CEA-Leti has presented genetic algorithms to calibrate high-channel-count optical phased arrays (OPAs), as well as an advanced measurement setup enabling wafer-scale OPA characterization in LiDAR Systems.
“The development of a high-performance OPA would pave the way to inexpensive LiDAR systems for autonomous vehicles, holographic displays, biomedical imaging and many other applications,” said Sylvain Guerber, the lead author of the paper. “But widespread adoption of LiDAR will hinge on lower system costs and smaller form factors.”
Guerber noted that broad commercial adoption of LiDAR technology by the automotive industry and other markets is projected to be several years down the road. OPAs are a critical step, which CEA-Leti will continue to work on.

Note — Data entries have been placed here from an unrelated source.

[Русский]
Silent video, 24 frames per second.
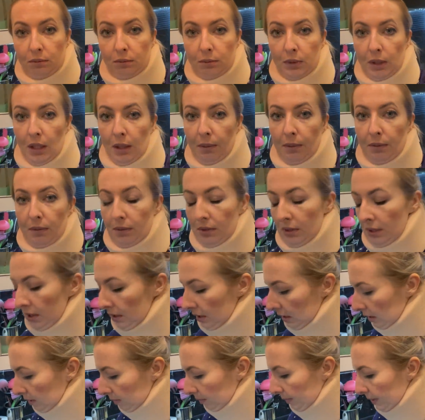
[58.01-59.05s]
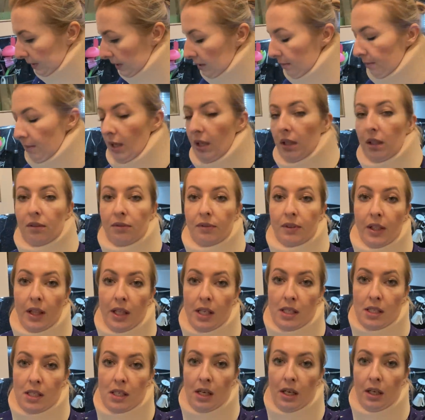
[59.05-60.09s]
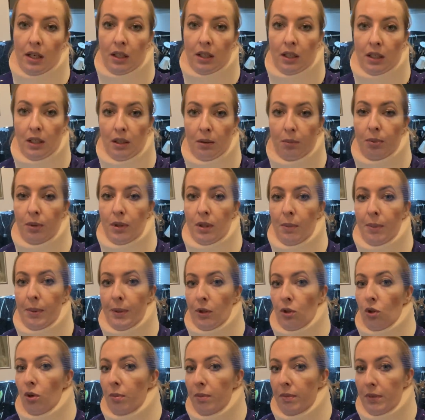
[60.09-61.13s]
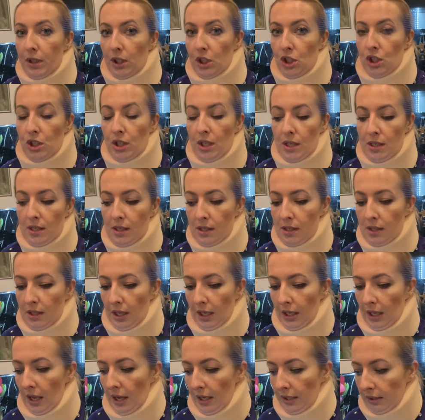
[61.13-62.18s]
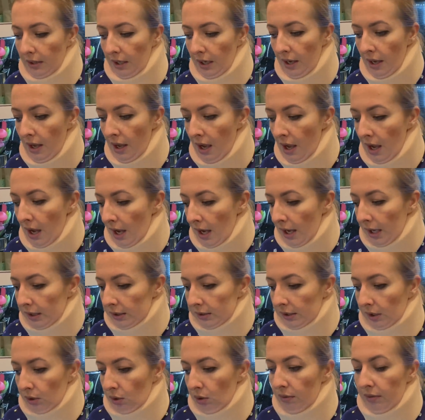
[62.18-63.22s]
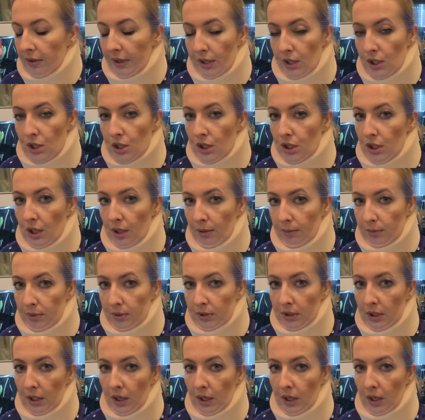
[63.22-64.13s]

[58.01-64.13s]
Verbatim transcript: У меня потемнело в глазах и было предобморочное состояние. Такого раньше не было.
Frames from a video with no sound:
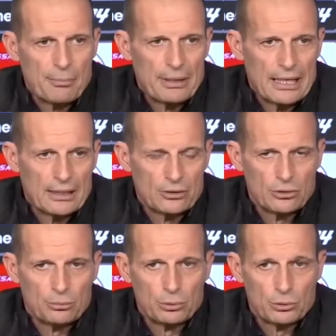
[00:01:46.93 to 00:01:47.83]
A
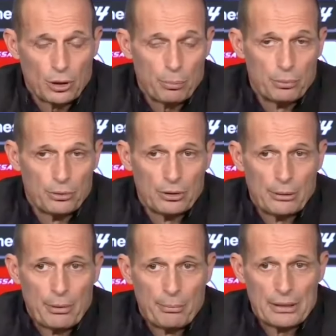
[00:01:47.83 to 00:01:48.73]
Milano purtroppo
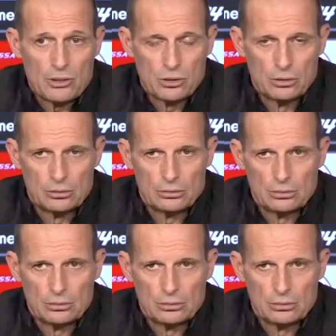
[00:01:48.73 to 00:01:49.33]
abbiamo perso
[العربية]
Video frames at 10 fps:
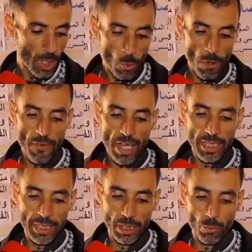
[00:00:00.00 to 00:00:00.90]

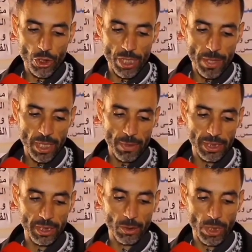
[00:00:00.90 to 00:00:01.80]
وفعالية المجتمع
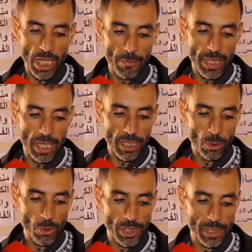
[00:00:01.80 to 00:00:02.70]
المدني والعمل على
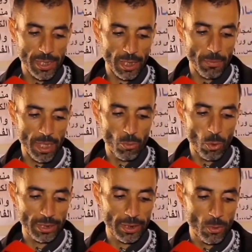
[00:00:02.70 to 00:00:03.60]
حسن استقبال
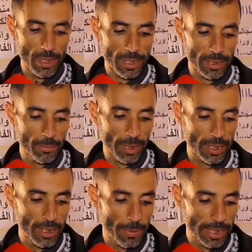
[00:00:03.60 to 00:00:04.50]
المواطنين وتقديم
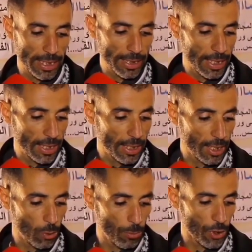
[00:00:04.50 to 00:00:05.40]
الخدمات الإدارية
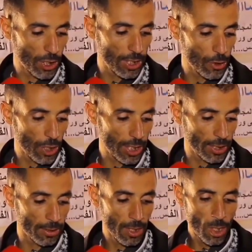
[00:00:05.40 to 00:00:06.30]
لهم بشكل
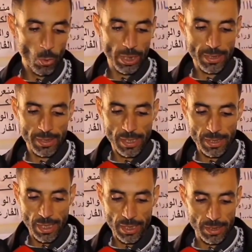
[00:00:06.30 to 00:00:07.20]
جيد والإنصات
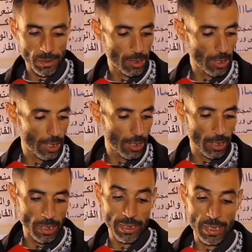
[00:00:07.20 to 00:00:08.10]
على تض...
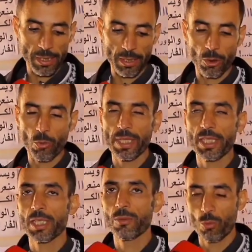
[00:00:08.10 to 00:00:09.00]
إلى
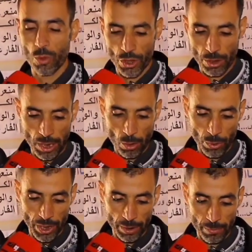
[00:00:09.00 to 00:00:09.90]
تظلماتهم
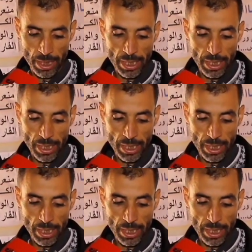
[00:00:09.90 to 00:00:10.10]
وشكاويهم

“There are still a lot of challenges, especially at the system level,” he explained. “A LiDAR is composed of many elements: a laser, an electronic driver, an OPA steering system, a detector and data-treatment capability. All of them must work together; the OPA is only a part of the system.”
CEA-Leti reported the calibration and characterization results at Photonics West 2021 Digital Forum, in a paper titled “Development, Calibration and Characterization of Silicon Photonics-Based Optical Phased Arrays”.
OPAs are an emerging technology made of arrays of closely spaced (around 1µm) optical antennas and which radiate coherent light in a broad angular range. The produced interference pattern can then be changed by adjusting the relative phase of the light emitted by each antenna.
For example, if the phase gradient between the antennas is linear, a directional beam will be formed. By changing the slope of the linear-gradient, the direction of the beam can be controlled, which enables solid-state beam steering.
This can improve performance in scanning speed, power efficiency and resolution compared to the heavy, power-hungry and expensive mechanical beam-steering systems used in current LiDARs.
An additional feature of OPA-based LiDAR systems is that they have no moving parts, as the solid-state beam steering is achieved only by phase tuning the antennas, which significantly reduces the size and cost of these systems.